My own conclusion is that there is no evidence in the summary to indicate whether the KC carried out her full terms of reference. It is possible that the report itself does have more details of ITV’s ‘considerable efforts’ and the KC’s judgment about them but they have not been included in the summary for some reason. If that was the case it could have been explained in the summary.

Before I appeared on ITV News at 1830 and referred to this issue I asked ITV News to raise it with ITV management but I have not heard any response. 

What is the truth on the Government’s broken ‘pledge’ on the license fee?

The BBC World at One news bulletin report on the higher licence fee (7th December 2023) ended ‘It is an increase of  6.7 % which is lower than Ministers had pledged’. That sounded fighting talk so I checked if it was true the Government had broken a pledge.

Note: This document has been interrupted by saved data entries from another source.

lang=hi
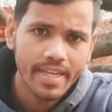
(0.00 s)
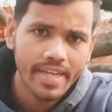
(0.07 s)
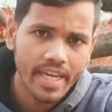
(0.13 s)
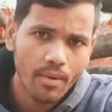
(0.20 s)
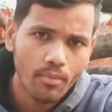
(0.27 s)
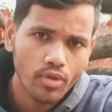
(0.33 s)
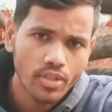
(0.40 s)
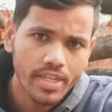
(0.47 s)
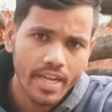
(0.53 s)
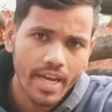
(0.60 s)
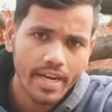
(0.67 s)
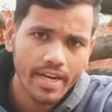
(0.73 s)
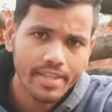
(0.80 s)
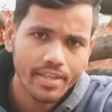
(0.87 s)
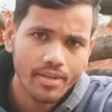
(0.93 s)
कि अगर आप कुछ
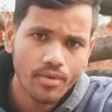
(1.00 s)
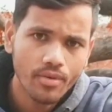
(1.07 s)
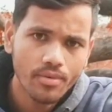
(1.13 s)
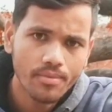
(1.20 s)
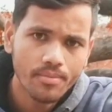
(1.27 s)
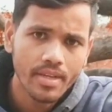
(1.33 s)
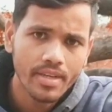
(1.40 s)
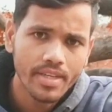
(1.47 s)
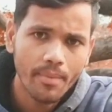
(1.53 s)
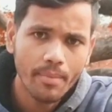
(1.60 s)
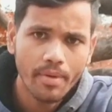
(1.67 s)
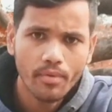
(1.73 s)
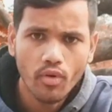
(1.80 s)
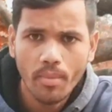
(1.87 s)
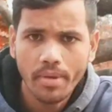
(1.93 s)
नया करते हो या
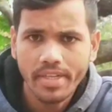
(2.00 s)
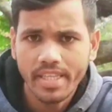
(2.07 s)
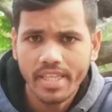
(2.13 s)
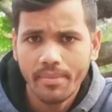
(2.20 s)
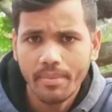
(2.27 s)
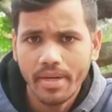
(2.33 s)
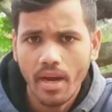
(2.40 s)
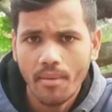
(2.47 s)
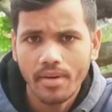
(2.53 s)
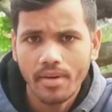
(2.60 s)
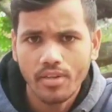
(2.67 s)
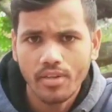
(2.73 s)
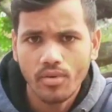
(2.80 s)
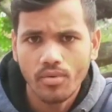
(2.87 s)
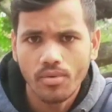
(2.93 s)
फिर कोई भी क्षेत्र में काम
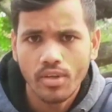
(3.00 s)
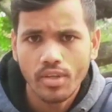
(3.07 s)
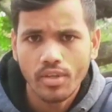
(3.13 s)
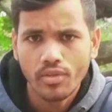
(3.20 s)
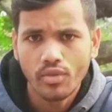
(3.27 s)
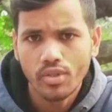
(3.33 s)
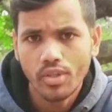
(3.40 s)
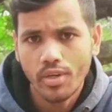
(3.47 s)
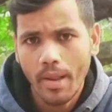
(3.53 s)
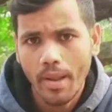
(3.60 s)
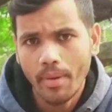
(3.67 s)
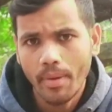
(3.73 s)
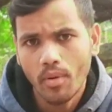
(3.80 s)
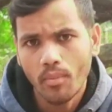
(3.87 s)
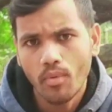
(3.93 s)
करते हो तो
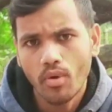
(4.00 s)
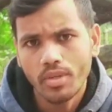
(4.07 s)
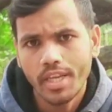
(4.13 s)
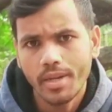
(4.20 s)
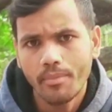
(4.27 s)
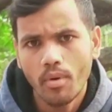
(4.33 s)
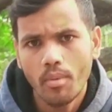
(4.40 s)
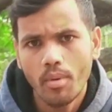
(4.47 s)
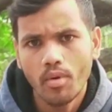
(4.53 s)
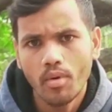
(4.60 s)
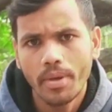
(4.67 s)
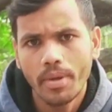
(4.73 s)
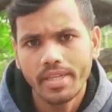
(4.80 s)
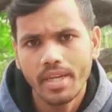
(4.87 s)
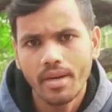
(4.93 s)
शुरुआत में आपको बहुत सारी प्रॉब्लम
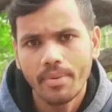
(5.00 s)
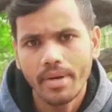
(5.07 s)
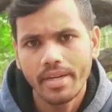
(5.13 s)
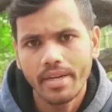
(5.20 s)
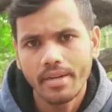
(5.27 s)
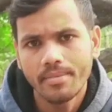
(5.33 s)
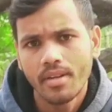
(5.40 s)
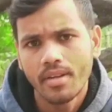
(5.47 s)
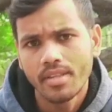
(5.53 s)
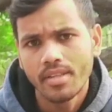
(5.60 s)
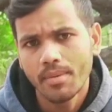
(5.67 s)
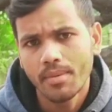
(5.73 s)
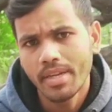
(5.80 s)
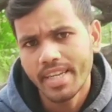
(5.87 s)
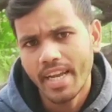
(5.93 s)
को फेस करना पड़ेगा
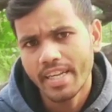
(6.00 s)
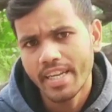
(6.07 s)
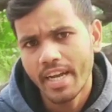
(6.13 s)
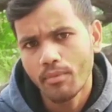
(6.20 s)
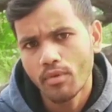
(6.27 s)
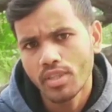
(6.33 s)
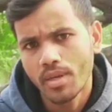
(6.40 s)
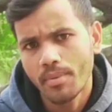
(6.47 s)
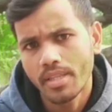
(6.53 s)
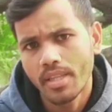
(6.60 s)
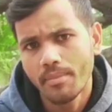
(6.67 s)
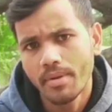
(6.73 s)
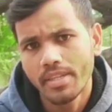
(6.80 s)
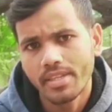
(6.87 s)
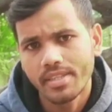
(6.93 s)
तब जाके आगे आपको
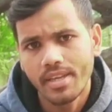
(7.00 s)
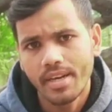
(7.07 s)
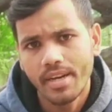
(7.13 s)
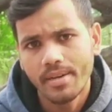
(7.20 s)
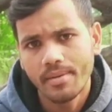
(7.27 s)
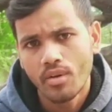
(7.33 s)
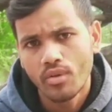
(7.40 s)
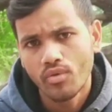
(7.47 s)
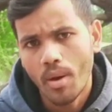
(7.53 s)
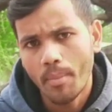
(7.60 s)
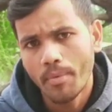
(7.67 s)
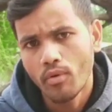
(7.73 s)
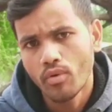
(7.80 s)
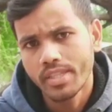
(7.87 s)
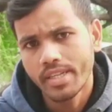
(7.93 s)
सफलता मिल सकता है तो
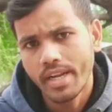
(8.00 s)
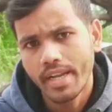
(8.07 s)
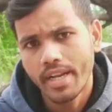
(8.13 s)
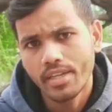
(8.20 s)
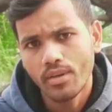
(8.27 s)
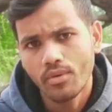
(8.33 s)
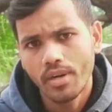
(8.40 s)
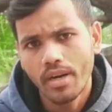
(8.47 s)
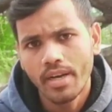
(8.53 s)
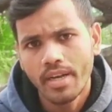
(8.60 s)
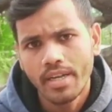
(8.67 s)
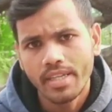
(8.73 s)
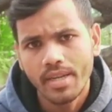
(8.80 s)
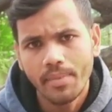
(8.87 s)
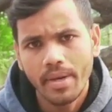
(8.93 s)
आप लोगों से कहना चाहूँगा
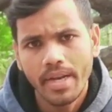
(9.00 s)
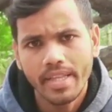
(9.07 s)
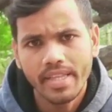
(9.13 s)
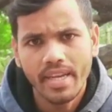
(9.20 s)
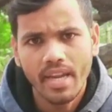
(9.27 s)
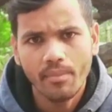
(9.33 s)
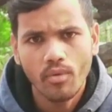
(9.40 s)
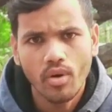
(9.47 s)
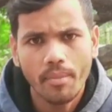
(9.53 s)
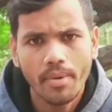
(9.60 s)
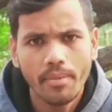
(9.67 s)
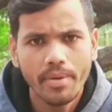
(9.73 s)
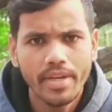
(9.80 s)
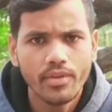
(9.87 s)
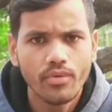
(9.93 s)
कि मेहनत करना आपको
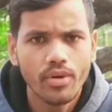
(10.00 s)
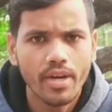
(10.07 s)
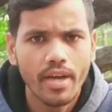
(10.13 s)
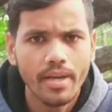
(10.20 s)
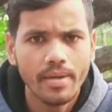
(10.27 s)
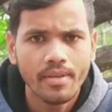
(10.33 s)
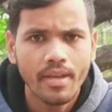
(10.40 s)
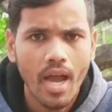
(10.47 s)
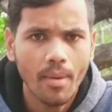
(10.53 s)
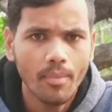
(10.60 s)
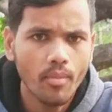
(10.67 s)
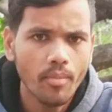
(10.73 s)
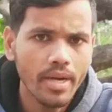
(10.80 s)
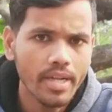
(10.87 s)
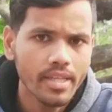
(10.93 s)
कभी भी नहीं छोड़ना है
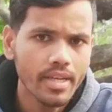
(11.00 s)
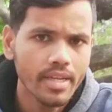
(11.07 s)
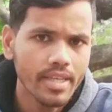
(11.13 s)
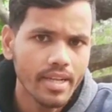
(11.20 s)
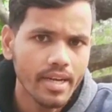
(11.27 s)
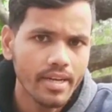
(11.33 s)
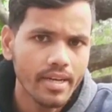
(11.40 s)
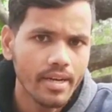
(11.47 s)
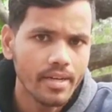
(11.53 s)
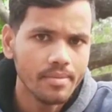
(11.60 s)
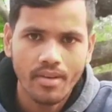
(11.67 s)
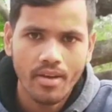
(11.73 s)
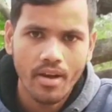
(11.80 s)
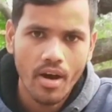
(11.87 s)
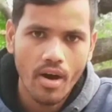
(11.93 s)
आपको मेहनत करते रहना
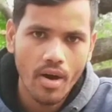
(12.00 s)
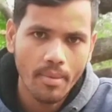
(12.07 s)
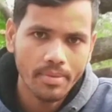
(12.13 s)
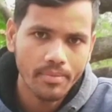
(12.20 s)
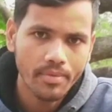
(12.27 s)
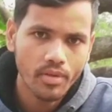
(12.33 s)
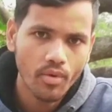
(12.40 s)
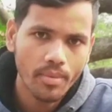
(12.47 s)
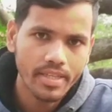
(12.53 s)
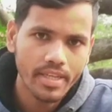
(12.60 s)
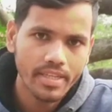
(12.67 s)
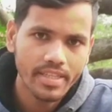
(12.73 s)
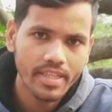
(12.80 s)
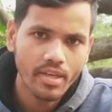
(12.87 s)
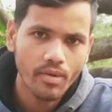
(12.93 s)
है और आप सभी को मैं
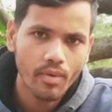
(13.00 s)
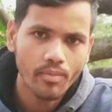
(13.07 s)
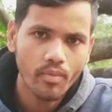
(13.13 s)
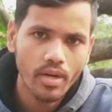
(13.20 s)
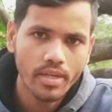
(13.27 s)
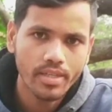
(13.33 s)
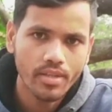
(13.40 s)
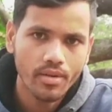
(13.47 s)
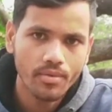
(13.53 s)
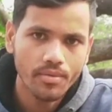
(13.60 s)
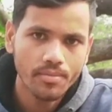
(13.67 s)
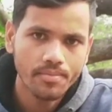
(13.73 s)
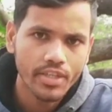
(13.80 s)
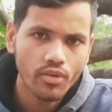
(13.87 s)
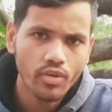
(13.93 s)
दिल से धन्यवाद बोलना चाहता
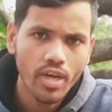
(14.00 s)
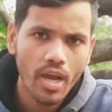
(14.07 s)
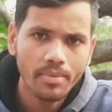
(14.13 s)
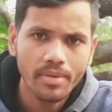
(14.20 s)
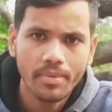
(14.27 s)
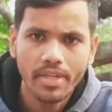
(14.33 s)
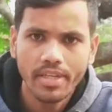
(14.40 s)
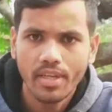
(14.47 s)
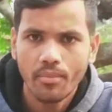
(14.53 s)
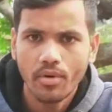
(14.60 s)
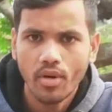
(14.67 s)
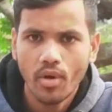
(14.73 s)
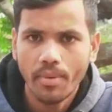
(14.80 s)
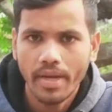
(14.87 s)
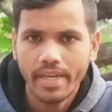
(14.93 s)
हूँ क्योंकि आप सभी की
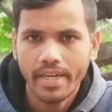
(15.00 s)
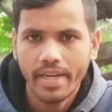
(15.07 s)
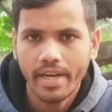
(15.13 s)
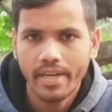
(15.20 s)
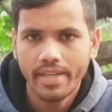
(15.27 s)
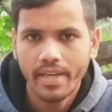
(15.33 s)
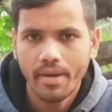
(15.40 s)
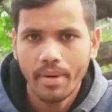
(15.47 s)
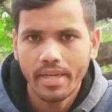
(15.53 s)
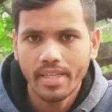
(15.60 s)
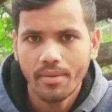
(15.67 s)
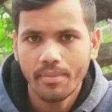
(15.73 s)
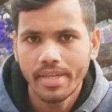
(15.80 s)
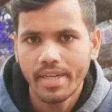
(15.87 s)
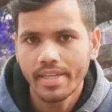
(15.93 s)
सपोर्ट और प्यार के कारण ही
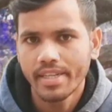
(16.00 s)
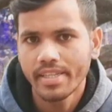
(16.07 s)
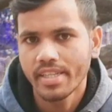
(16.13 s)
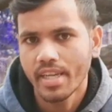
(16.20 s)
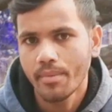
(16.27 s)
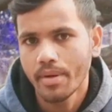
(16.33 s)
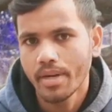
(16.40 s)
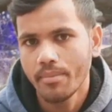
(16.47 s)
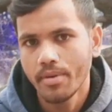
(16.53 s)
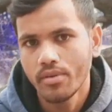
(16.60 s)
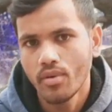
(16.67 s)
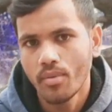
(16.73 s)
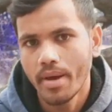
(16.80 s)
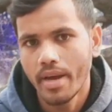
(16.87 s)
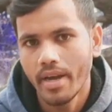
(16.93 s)
हमारे चैनल टेन के सब्सक्राइबर
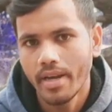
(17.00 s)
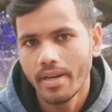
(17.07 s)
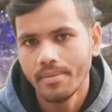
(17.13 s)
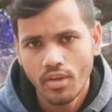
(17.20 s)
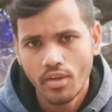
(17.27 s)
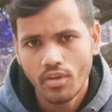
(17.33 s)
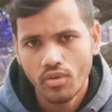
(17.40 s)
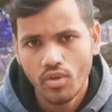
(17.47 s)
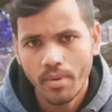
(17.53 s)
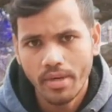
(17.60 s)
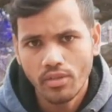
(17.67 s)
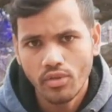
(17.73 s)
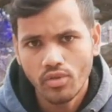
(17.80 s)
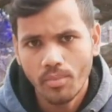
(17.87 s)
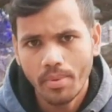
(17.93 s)
कंप्लीट हो पाया है तो
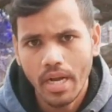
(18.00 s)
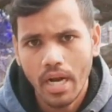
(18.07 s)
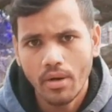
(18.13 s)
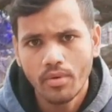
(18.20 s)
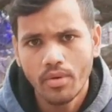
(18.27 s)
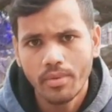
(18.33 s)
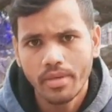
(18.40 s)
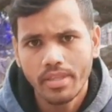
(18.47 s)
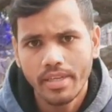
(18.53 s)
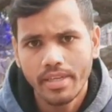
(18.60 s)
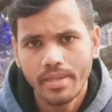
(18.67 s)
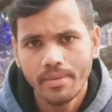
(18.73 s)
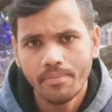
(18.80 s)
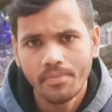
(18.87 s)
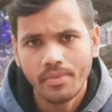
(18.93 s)
बस दोस्तों फिलहाल वीडियो में इतना
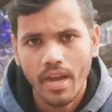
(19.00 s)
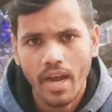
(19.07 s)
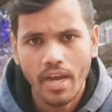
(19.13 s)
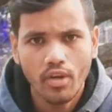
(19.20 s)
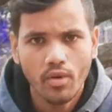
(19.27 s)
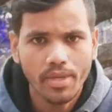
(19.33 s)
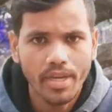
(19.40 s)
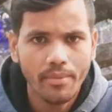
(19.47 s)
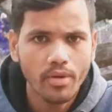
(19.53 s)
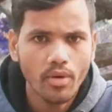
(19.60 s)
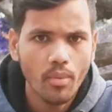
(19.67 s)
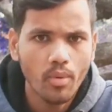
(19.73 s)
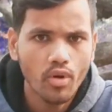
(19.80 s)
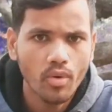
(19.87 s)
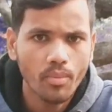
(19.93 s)
ही आई होप ये
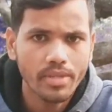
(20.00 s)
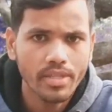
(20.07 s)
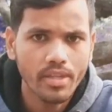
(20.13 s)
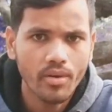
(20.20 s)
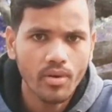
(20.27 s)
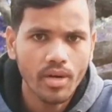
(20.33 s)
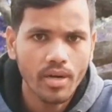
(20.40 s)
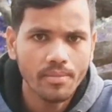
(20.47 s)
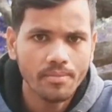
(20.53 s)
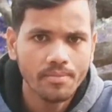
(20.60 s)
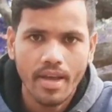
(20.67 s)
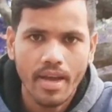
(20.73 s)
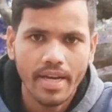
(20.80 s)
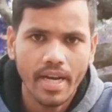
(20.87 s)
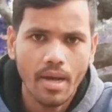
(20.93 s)
वीडियो आप लोगों को पसंद होगा
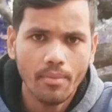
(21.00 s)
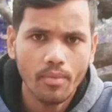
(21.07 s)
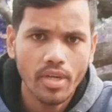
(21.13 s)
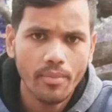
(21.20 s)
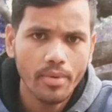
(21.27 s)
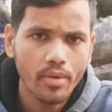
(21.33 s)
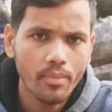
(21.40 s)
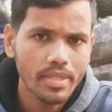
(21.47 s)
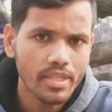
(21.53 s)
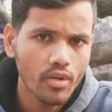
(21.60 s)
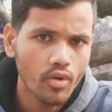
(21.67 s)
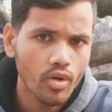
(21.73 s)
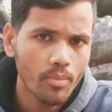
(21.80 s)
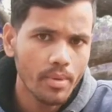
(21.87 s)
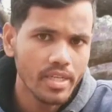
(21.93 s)
अगर आपको ये वीडियो
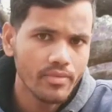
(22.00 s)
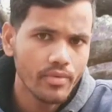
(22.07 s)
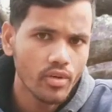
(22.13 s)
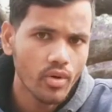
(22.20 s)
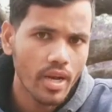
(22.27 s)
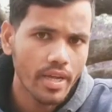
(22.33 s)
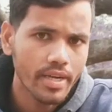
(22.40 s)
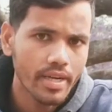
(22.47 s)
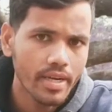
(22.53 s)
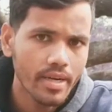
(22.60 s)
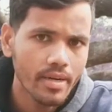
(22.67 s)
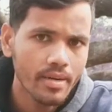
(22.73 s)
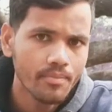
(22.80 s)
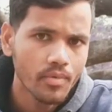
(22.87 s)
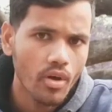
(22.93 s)
पसंद होगा तो प्लीज़ वीडियो को लाइक
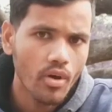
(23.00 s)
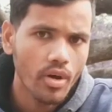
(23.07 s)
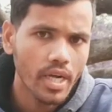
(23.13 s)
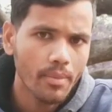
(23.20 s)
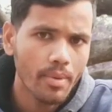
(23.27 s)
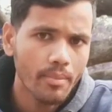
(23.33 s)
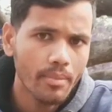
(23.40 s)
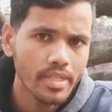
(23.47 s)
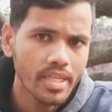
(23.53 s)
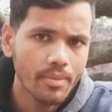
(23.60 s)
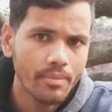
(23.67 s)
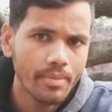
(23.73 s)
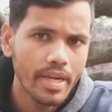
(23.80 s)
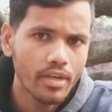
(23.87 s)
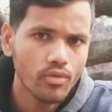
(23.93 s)
करना और अगर आप हमारे
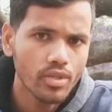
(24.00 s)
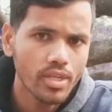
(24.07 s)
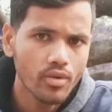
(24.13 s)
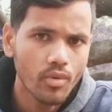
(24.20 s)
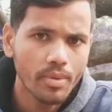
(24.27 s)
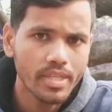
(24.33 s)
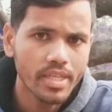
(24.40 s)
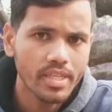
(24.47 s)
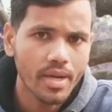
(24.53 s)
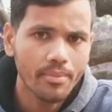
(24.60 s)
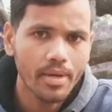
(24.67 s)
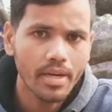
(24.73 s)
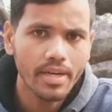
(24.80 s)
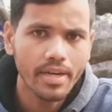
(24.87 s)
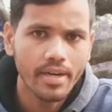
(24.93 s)
चैनल पर नए तो चैनल को भी
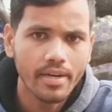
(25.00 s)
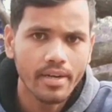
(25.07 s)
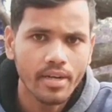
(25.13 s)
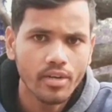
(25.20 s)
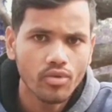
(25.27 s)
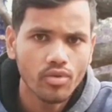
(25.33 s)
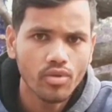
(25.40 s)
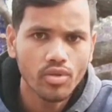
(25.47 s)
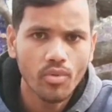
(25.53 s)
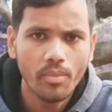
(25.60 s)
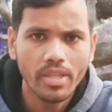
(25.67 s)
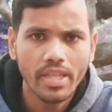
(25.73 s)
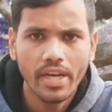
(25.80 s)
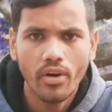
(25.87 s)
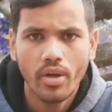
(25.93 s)
सब्सक्राइब कर लेना तो दोस्तों
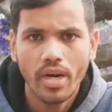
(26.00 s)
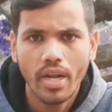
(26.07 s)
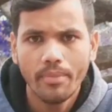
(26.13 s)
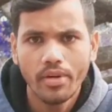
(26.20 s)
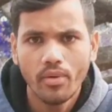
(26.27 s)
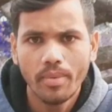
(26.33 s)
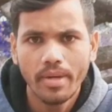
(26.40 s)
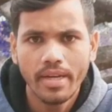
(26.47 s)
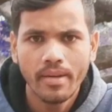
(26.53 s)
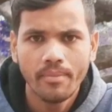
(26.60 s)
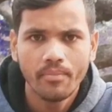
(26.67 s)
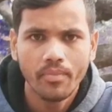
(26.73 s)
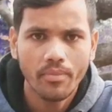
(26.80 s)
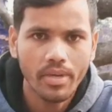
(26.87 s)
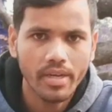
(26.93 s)
मिलते हैं एक और नए वीडियो में
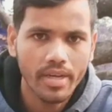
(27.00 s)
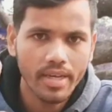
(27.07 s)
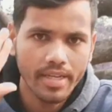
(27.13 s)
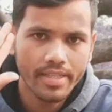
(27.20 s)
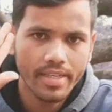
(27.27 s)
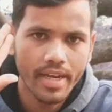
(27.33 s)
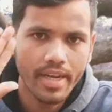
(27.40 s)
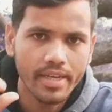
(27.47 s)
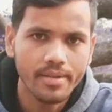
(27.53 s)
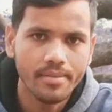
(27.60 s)
तब तक के लिए जय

I found a letter from the then Culture Secretary Nadine Dorries to the BBC in January 2002

‘From the third year of the settlement period (i.e. from 1 April 2024 and for each subsequent year of the period until 31 March 2028), the Licence Fee will then increase annually in line with CPI inflation’.

That seemed to me to imply but not specifically state that the increase would be in line with the annual rate of inflation rather than choosing a particular month’s increase which is what the Government chose to do. But the Government statement openly admits they have changed the rules of the game.

in recognition of the ongoing cost of living pressures faced by families, the government has today decided to change how the inflation-linked uplifts to the licence fee are calculated for 2024….The previous methodology for calculating inflation was the averaged annualised October to September CPI figure of 9 per cent. The new methodology for 2024 uses the annual rate of CPI in September 2023 of 6.7 per cent, and is the approach used to calculate uplifts to benefits’.